OK-Robot developed by Meta and New York University: tea-pouring robot has emerged
In a family environment, family members are often asked to get the remote control on the TV cabinet. Sometimes even pet dogs are not immune. But there are always times when people are in situations where they are unable to control others. And pet dogs may not be able to understand the instructions. Human beings' expectation of robots is to help complete these chores. This is our ultimate dream for robots.
Recently, New York University and Meta collaborated to develop a robot with the ability to act autonomously. When you tell it: "Please put the cornflakes on the table on the bedside table," it will successfully complete the task by independently searching for the cornflakes and planning the best route and corresponding actions. In addition, the robot also has the ability to organize items and handle garbage to provide you with convenience.
#This robot is called OK-Robot and was built by researchers from New York University and Meta. They integrated the basic modules of visual language model, navigation and grasping into an open knowledge-based framework to provide a solution for efficient pick-and-place operations of robots. This means that when we get older, buying a robot to help us serve tea and pour water may become a reality.

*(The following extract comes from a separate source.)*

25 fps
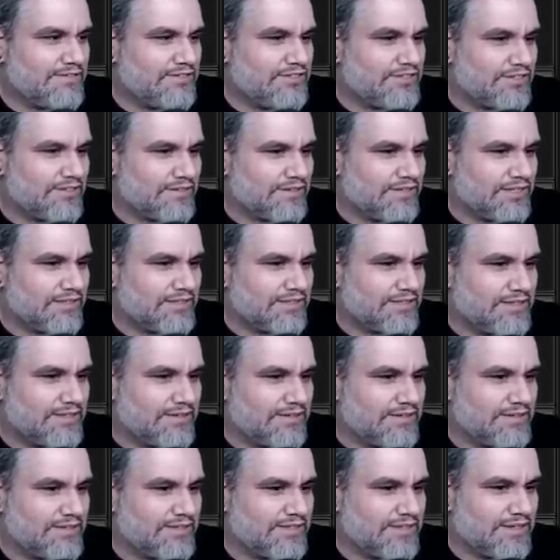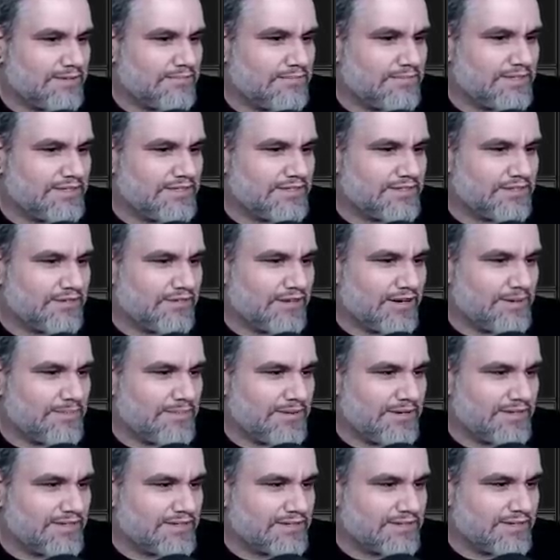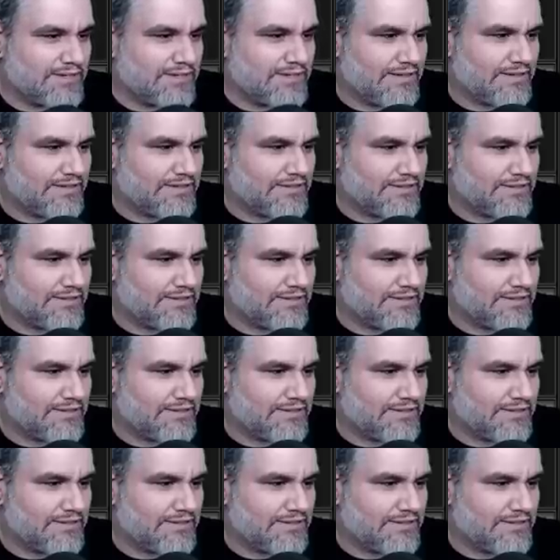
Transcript: Sure, that's going to go on top. This is great because now I can...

OK-Robot’s “open knowledge” positioning refers to its learning model trained on large public data sets. When OK-Robot is placed in a new home environment, it fetches scan results from the iPhone. Based on these scans, it computes dense visual language representations using LangSam and CLIP and stores them in semantic memory. Then, when given a linguistic query for an object to be picked up, the linguistic representation of the query is matched against semantic memory. Next, OK-Robot will gradually apply the navigation and picking modules, move to the required object and pick it up. A similar process can be used for discarding objects.

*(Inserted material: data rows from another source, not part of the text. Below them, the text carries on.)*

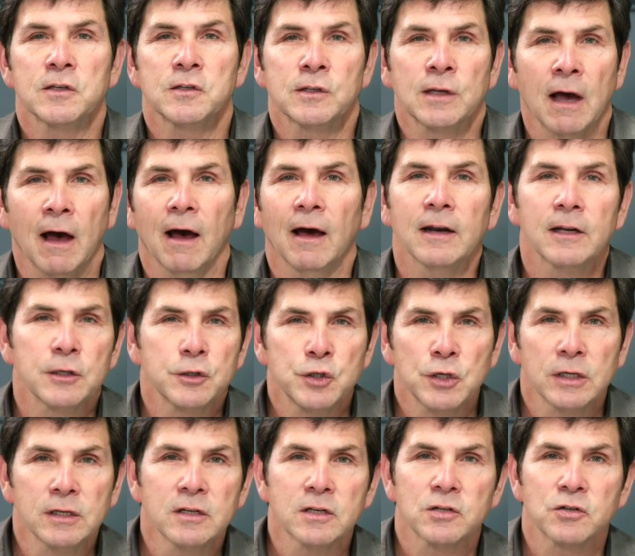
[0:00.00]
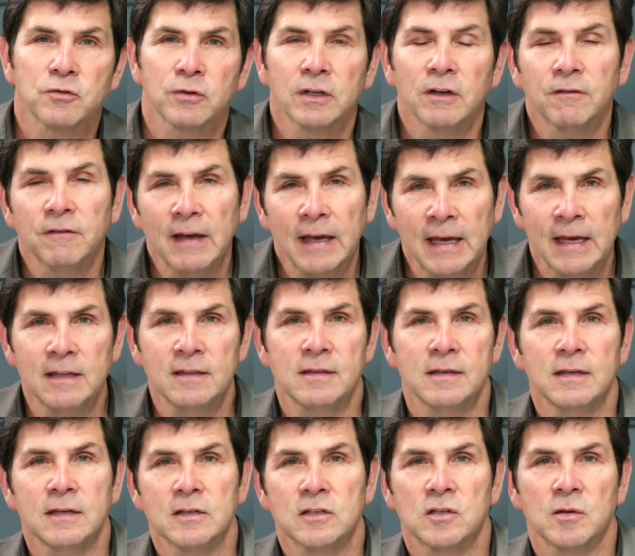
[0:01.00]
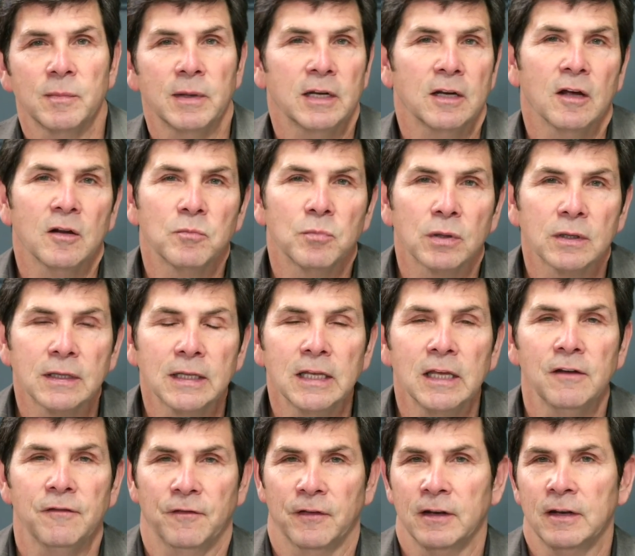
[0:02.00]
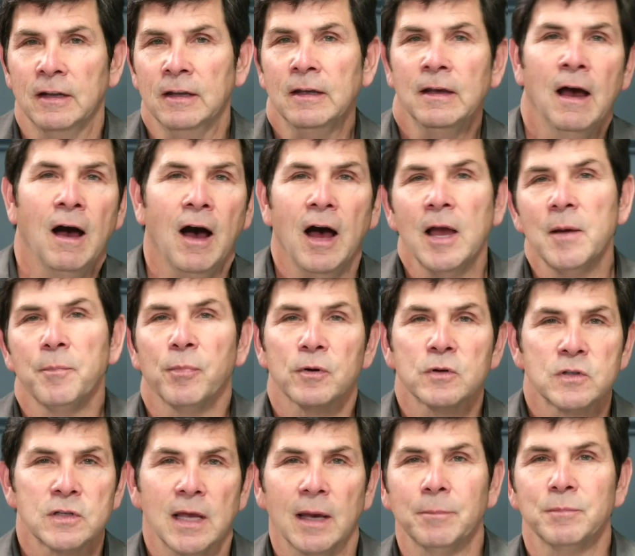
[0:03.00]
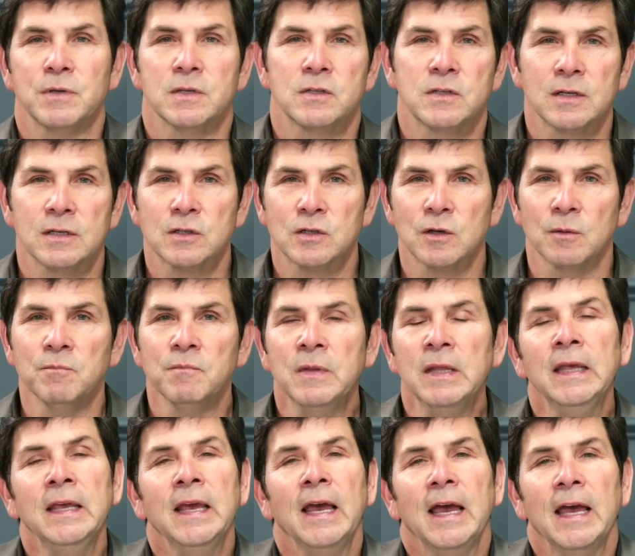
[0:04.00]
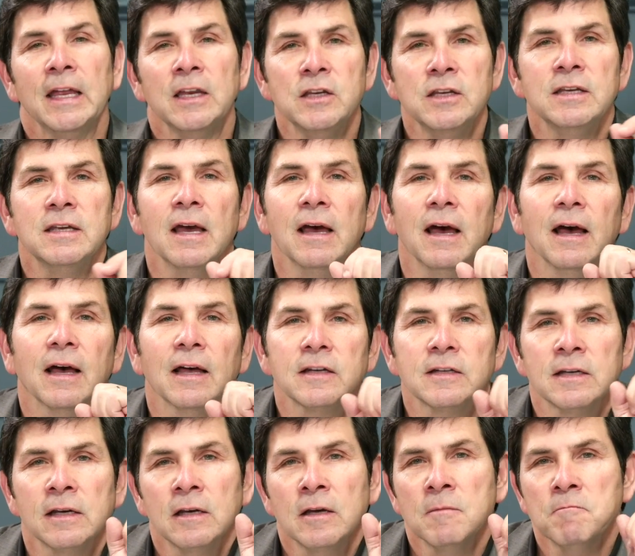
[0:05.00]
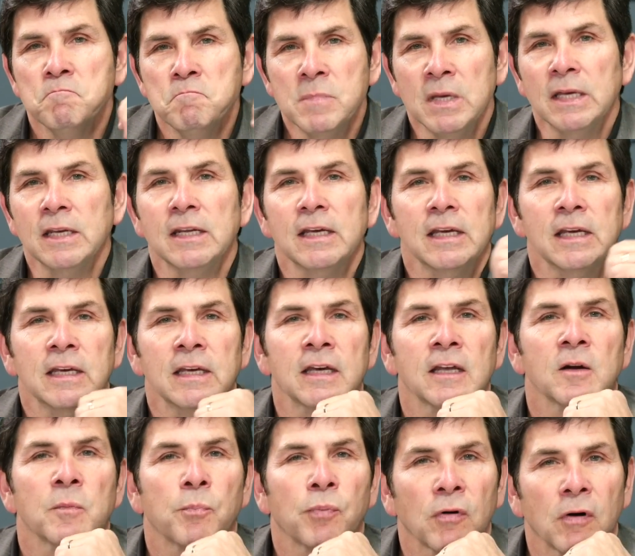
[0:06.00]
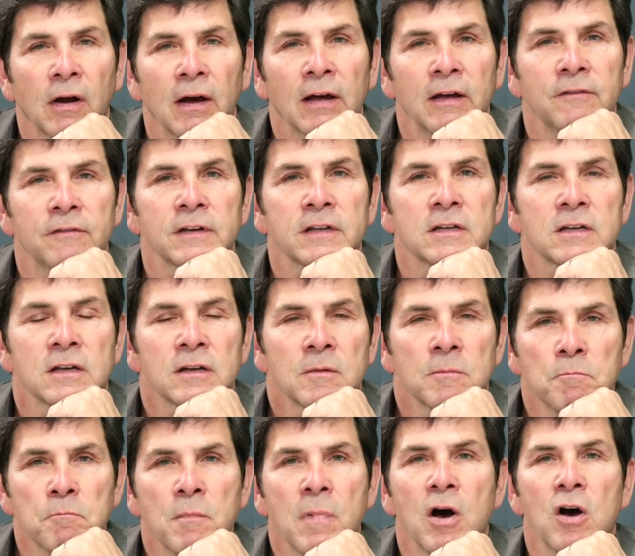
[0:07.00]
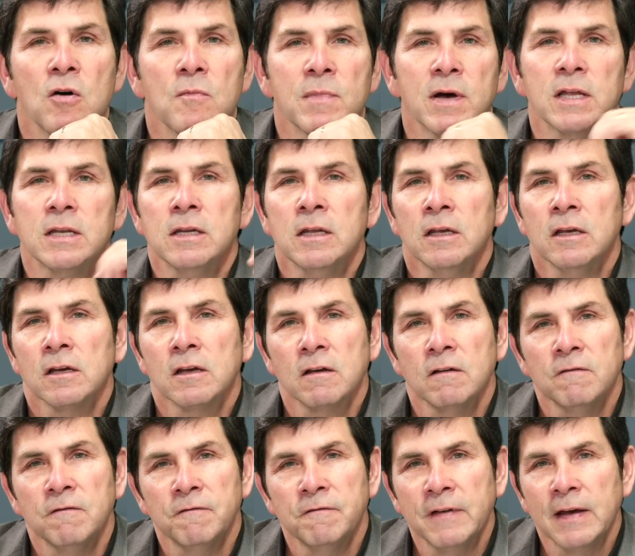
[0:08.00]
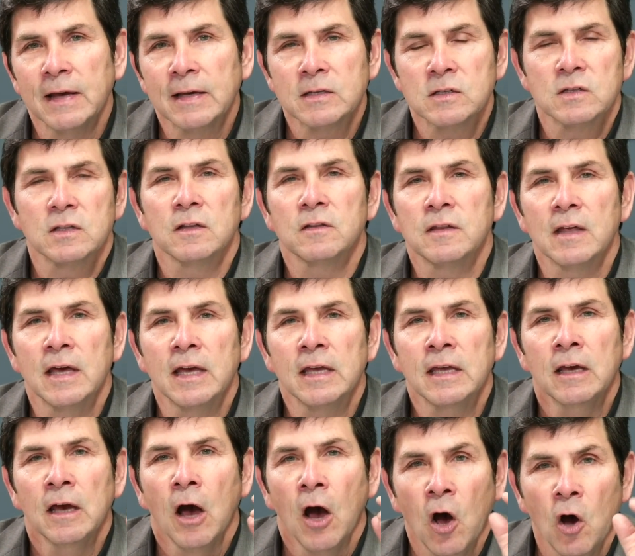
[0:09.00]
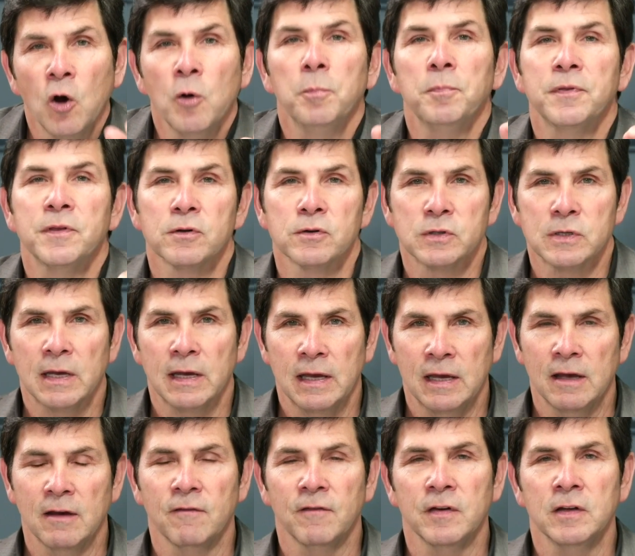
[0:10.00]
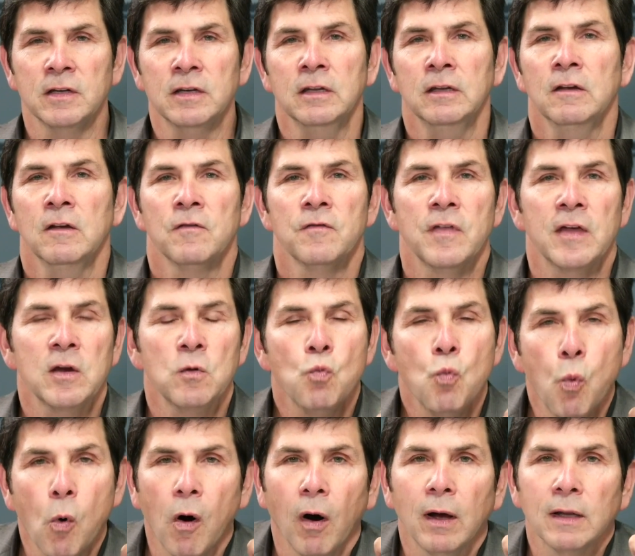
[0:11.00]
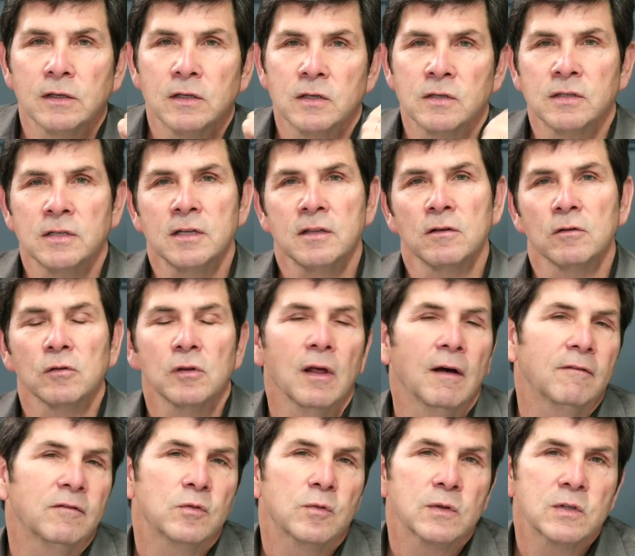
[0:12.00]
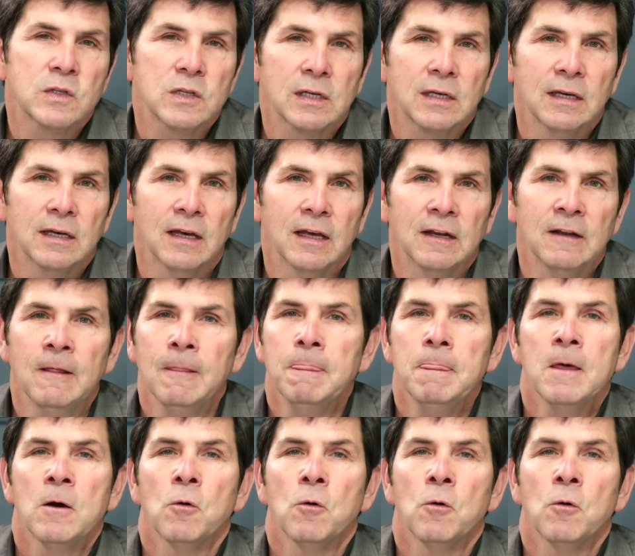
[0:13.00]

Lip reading: this cottage industry of atheism and unbelief and hyper-skepticism, and yet many in a private moment confess that they hope there's a heaven, they want to see their loved ones again.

To study OK-Robot, researchers tested it in 10 real home environments. Through experiments, they found that in an unseen natural home environment, the system's zero-sample deployment success rate averaged 58.5%. However, this success rate depends heavily on the "naturalness" of the environment. They also found that this success rate could be increased to about 82.4% by improving the query, tidying up the space, and excluding objects that were obviously adversarial (such as too large, too translucent, or too slippery).
OK-Robot attempted 171 pickup tasks in 10 home environments in New York City.
In short, through experiments, they came to the following conclusions:
- Pre-trained visual language models are very good for open vocabulary navigation Effective: Current open-vocabulary visual language models—such as CLIP or OWL-ViT—are excellent at identifying arbitrary objects in the real world and navigating and finding them in a zero-shot manner.
- Pre-trained grasping models can be directly applied to mobile manipulation: Similar to VLM, specialized robot models pre-trained on large amounts of data can be directly applied to open vocabulary grasping in the home. These robot models do not require any additional training or fine-tuning.
- How to combine components is crucial: Researchers found that when the model is pre-trained, they can be combined using a simple state-machine model , without any training. They also found that using heuristics to offset the robot's physical limitations led to higher success rates in the real world.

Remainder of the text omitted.